Re: RFC: seccomp-bpf support

From: Andres Freund <andres(at)anarazel(dot)de>
To: Joe Conway <mail(at)joeconway(dot)com>
Cc: PostgreSQL-development <pgsql-hackers(at)postgresql(dot)org>, Joshua Brindle <joshua(dot)brindle(at)crunchydata(dot)com>
Subject: Re: RFC: seccomp-bpf support
Date: 2019-08-28 18:07:09
Message-ID: 20190828180709.rtont3eohw3wo6i4@alap3.anarazel.de
Views: Raw Message | Whole Thread | Download mbox | Resend email
Thread:
Lists: pgsql-hackers

Hi,

On 2019-08-28 11:13:27 -0400, Joe Conway wrote:
> Recent security best-practices recommend, and certain highly
> security-conscious organizations are beginning to require, that SECCOMP
> be used to the extent possible. The major web browsers, container
> runtime engines, and systemd are all examples of software that already
> support seccomp.

Maybe I'm missing something, but it's not clear to me what meaningful
attack surface can be reduced for PostgreSQL by forbidding certain
syscalls, given the wide variety of syscalls required to run postgres.
That's different from something like a browser's CSS process, or such,
which really doesn't need much beyond some IPC and memory
allocations. But postgres is going to need syscalls as broad as
fork/clone, exec, connect, shm*, etc. I guess you can argue that we'd
still reduce the attack surface for kernel escalations, but that seems
like a pretty small win compared to the cost.

> * With built-in support, it is possible to lock down backend processes
> more tightly than the postmaster.

Which important syscalls would you get away with removing in backends
that postmaster needs? I think the only one - which is a good one though
- that I can think of is listen(). But even that might be too
restrictive for some PLs running out of process.
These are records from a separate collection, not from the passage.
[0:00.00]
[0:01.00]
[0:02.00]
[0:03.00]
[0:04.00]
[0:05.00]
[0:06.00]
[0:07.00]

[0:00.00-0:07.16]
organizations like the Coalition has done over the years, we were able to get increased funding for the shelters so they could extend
My main problem with seccomp is that it's *incredibly* fragile,
especially for a program as complex as postgres. We already had seccomp
related bug reports on list, even just due to the very permissive
filtering by some container solutions.

There's regularly new syscalls (e.g. epoll_create1(), and we'll soon get
openat2()), different versions of glibc use different syscalls
(e.g. switching from open() to always using openat()), the system
configuration influences which syscalls are being used (e.g. using
vsyscalls only being used for certain clock sources), and kernel.
bugfixes change the exact set of syscalls being used ([1]).
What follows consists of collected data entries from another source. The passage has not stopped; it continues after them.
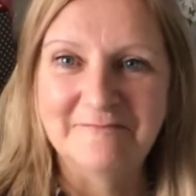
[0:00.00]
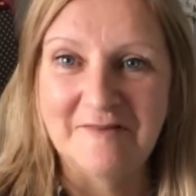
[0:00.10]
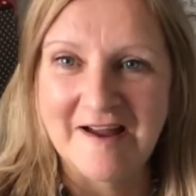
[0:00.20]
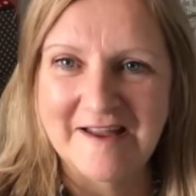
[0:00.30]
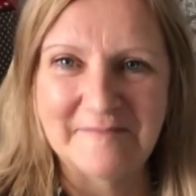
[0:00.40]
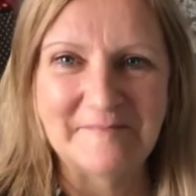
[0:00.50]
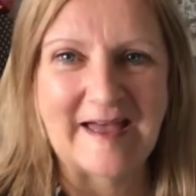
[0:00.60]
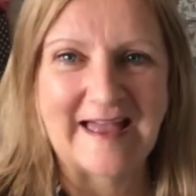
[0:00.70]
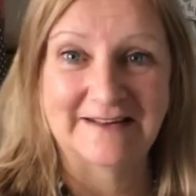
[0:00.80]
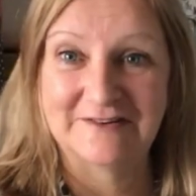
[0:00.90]
Right, I'm
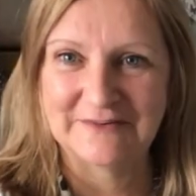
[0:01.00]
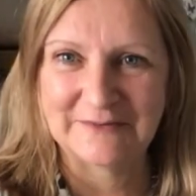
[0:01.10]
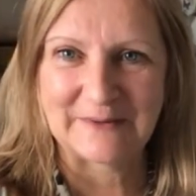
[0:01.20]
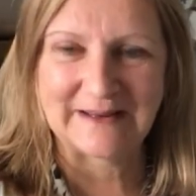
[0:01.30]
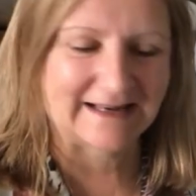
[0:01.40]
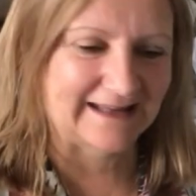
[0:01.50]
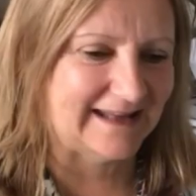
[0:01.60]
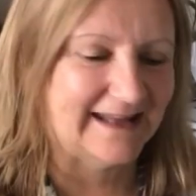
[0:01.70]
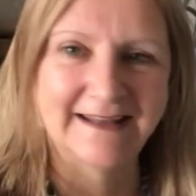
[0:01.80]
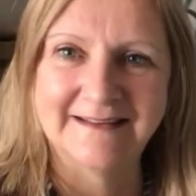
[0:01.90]
back just
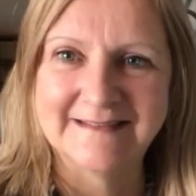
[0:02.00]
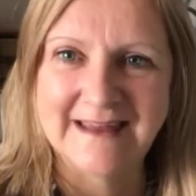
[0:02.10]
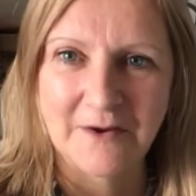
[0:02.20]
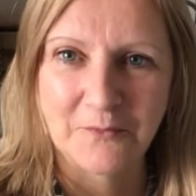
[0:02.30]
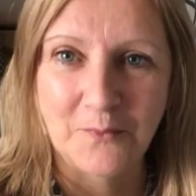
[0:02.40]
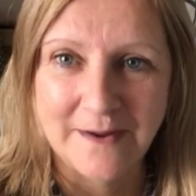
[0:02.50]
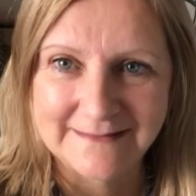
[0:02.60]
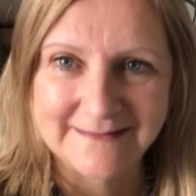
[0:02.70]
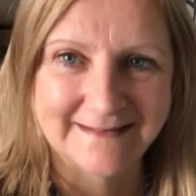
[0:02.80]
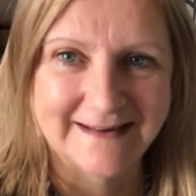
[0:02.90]
quickly. It is now
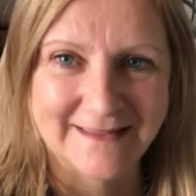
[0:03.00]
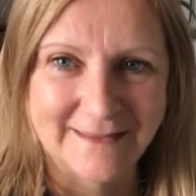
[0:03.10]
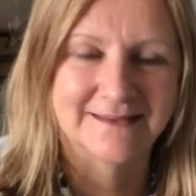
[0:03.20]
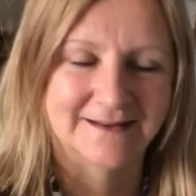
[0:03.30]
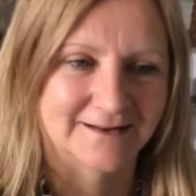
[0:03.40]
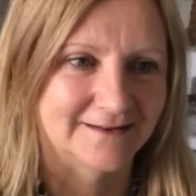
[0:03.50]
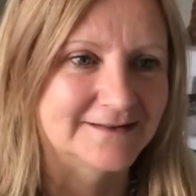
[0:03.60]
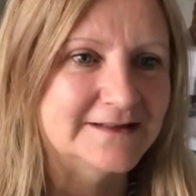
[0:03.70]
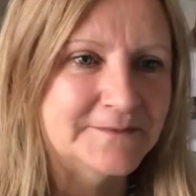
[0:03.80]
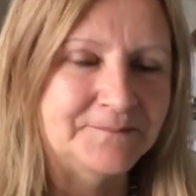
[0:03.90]
Wednesday the
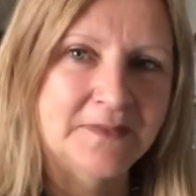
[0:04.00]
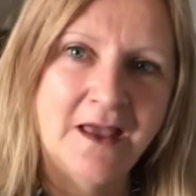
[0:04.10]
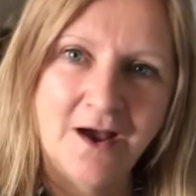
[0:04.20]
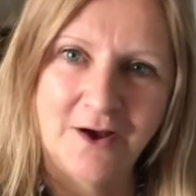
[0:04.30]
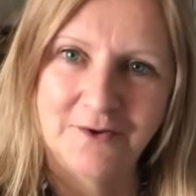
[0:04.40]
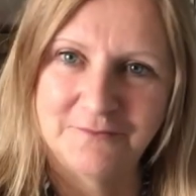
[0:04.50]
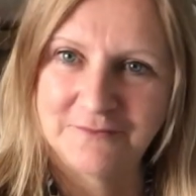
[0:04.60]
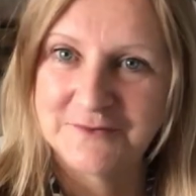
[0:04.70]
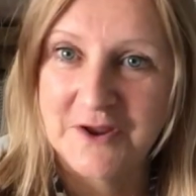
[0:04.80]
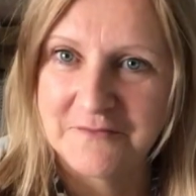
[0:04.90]
3rd
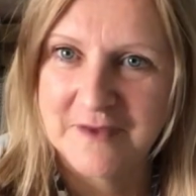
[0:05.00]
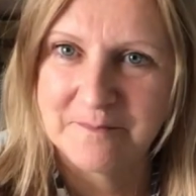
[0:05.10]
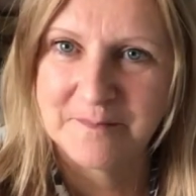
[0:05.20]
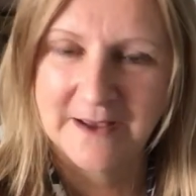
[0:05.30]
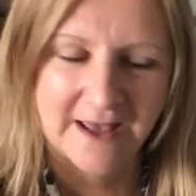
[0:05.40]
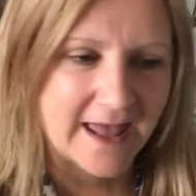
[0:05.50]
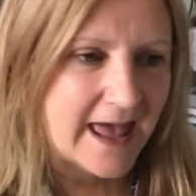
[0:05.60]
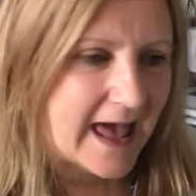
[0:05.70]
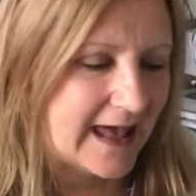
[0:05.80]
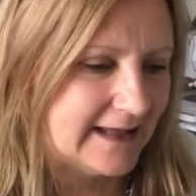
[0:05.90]
of November,
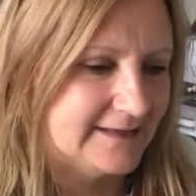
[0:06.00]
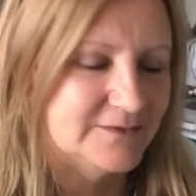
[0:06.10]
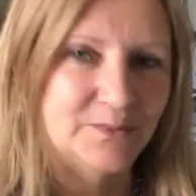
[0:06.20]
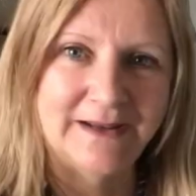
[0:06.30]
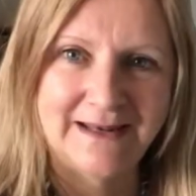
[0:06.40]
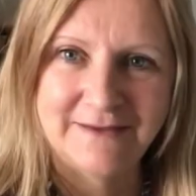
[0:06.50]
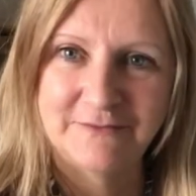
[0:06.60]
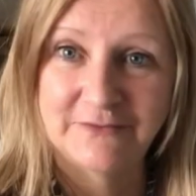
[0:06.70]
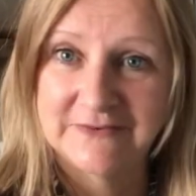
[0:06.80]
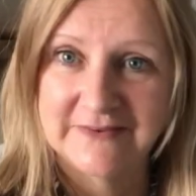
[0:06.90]
and we're
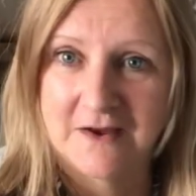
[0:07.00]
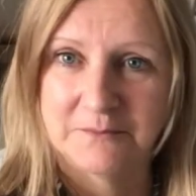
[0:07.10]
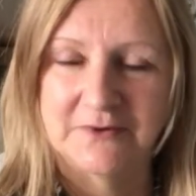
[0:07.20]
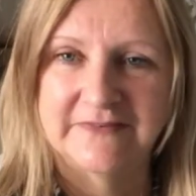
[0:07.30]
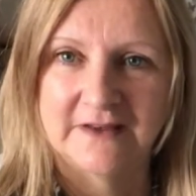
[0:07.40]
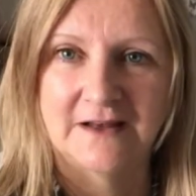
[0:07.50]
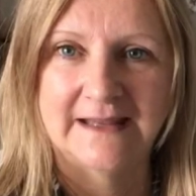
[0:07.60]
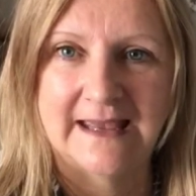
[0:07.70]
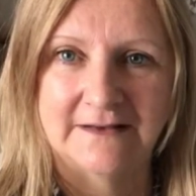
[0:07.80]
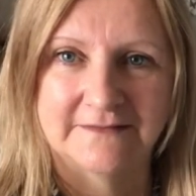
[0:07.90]
leaving for Cyprus
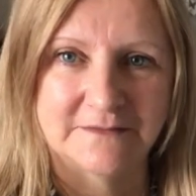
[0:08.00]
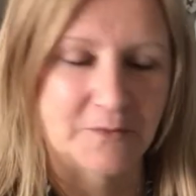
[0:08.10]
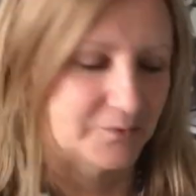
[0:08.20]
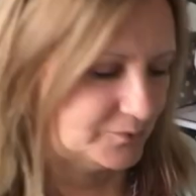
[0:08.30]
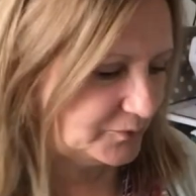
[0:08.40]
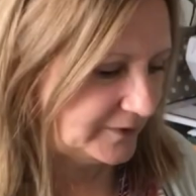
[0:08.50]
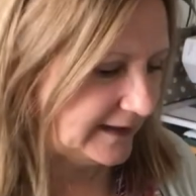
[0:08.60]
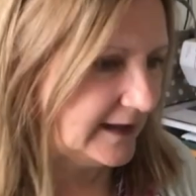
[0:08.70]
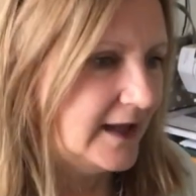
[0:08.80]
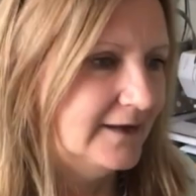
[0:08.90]
early hours tomorrow
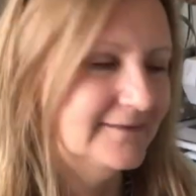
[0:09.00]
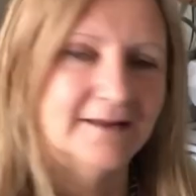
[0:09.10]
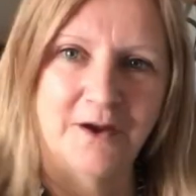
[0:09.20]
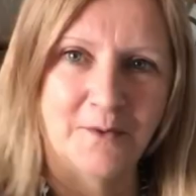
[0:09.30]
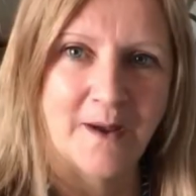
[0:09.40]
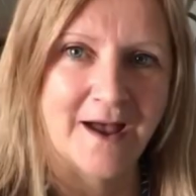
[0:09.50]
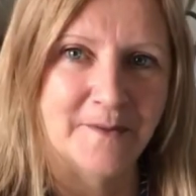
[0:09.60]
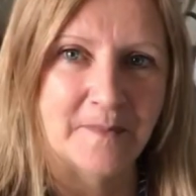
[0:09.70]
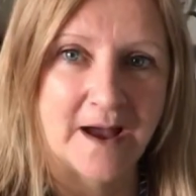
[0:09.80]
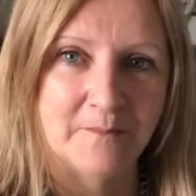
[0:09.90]
morning. So
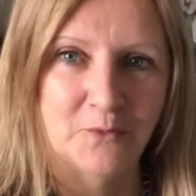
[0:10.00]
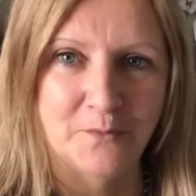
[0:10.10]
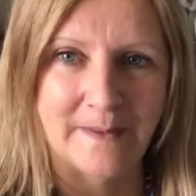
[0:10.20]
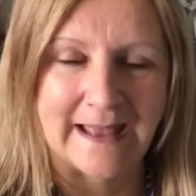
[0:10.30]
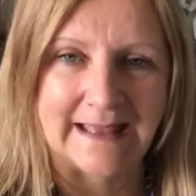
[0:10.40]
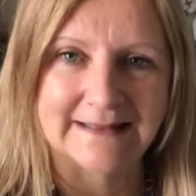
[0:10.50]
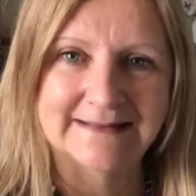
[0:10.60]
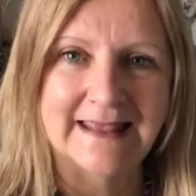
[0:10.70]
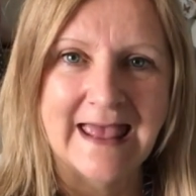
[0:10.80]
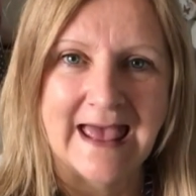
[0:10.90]
I'm all
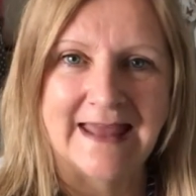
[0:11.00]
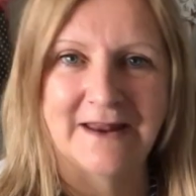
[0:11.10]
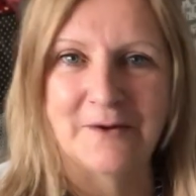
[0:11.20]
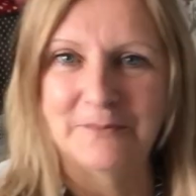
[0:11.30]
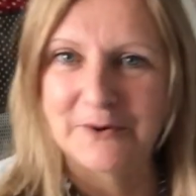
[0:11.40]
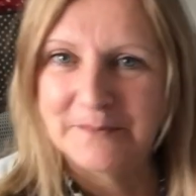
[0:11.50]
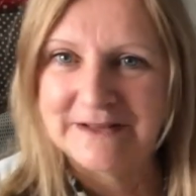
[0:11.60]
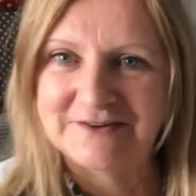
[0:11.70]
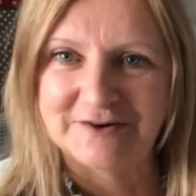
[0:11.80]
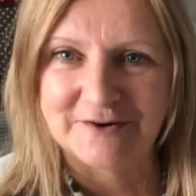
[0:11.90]
packed, and I'll put a
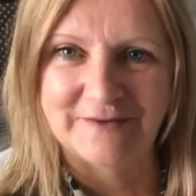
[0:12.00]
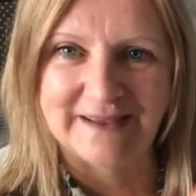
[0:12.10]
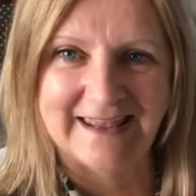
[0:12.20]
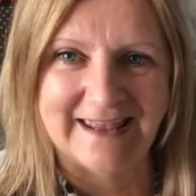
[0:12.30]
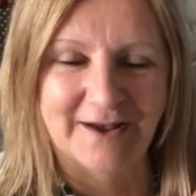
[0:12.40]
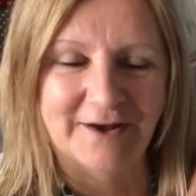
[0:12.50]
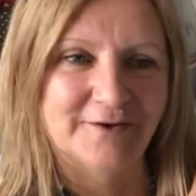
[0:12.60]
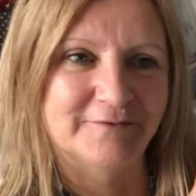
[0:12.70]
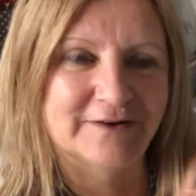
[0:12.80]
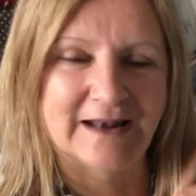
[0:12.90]
picture of here
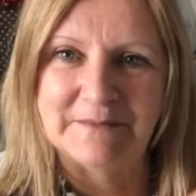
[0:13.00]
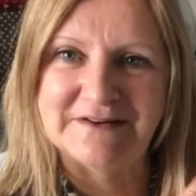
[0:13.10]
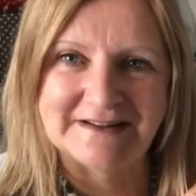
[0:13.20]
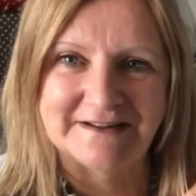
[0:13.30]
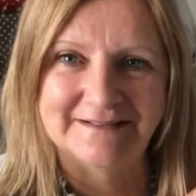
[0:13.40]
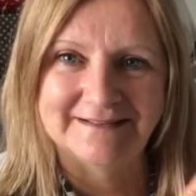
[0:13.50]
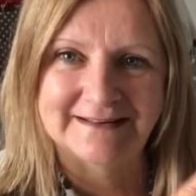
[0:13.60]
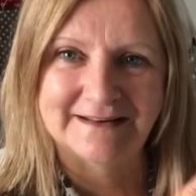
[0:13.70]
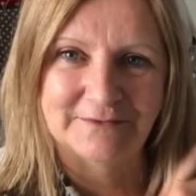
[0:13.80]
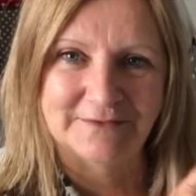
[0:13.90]
of Clementine
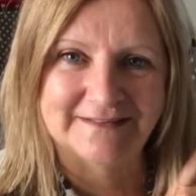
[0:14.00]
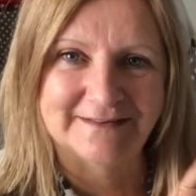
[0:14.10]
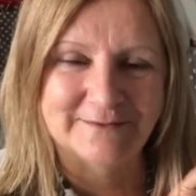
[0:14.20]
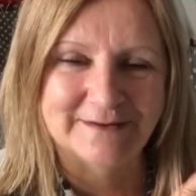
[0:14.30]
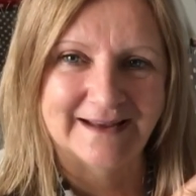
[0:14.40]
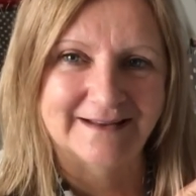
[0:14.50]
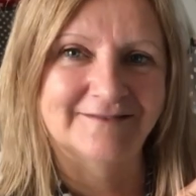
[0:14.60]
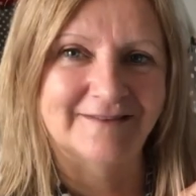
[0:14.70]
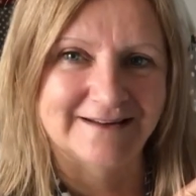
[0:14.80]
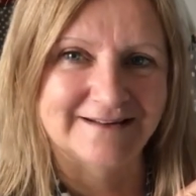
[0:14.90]
sitting on the
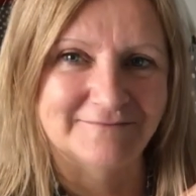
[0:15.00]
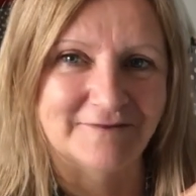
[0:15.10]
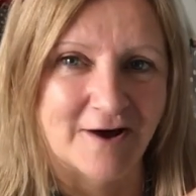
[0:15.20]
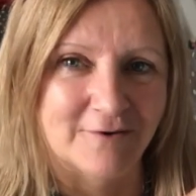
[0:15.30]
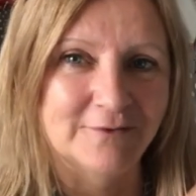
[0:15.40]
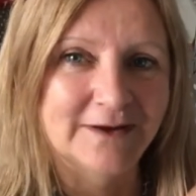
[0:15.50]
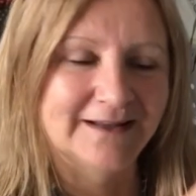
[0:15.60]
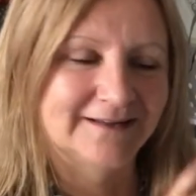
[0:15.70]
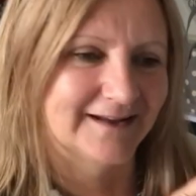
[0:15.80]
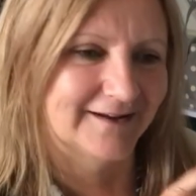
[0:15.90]
suitcase ready to roll
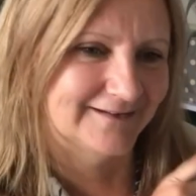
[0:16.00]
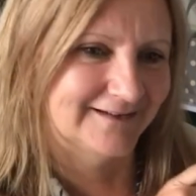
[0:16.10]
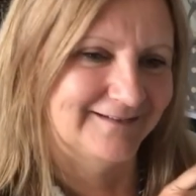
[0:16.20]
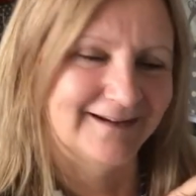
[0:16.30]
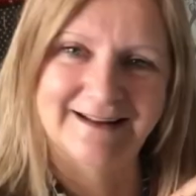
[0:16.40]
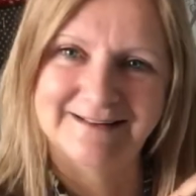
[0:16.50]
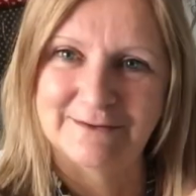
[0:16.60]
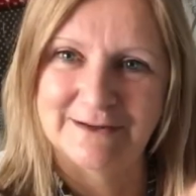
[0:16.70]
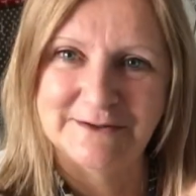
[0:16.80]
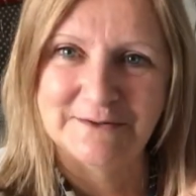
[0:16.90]
to go
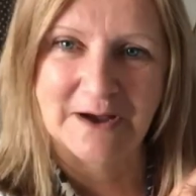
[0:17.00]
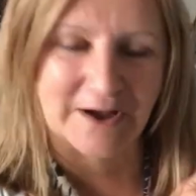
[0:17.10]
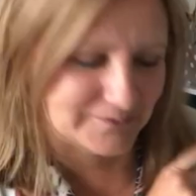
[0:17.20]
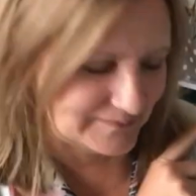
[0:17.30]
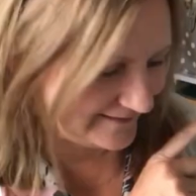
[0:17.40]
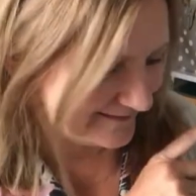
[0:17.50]
to a new home in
[1] https://lwn.net/Articles/795128/

Then there's also the issue that many extensions are going to need
additional syscalls.

> Notes on usage:
> ===============
> In order to determine your minimally required allow lists, do something
> like the following on a non-production server with the same architecture
> as production:

> c) Cut and paste the result as the value of session_syscall_allow.

That seems nearly guaranteed to miss a significant fraction of
syscalls. There's just no way we're going to cover all the potential
paths and configurations in our testsuite.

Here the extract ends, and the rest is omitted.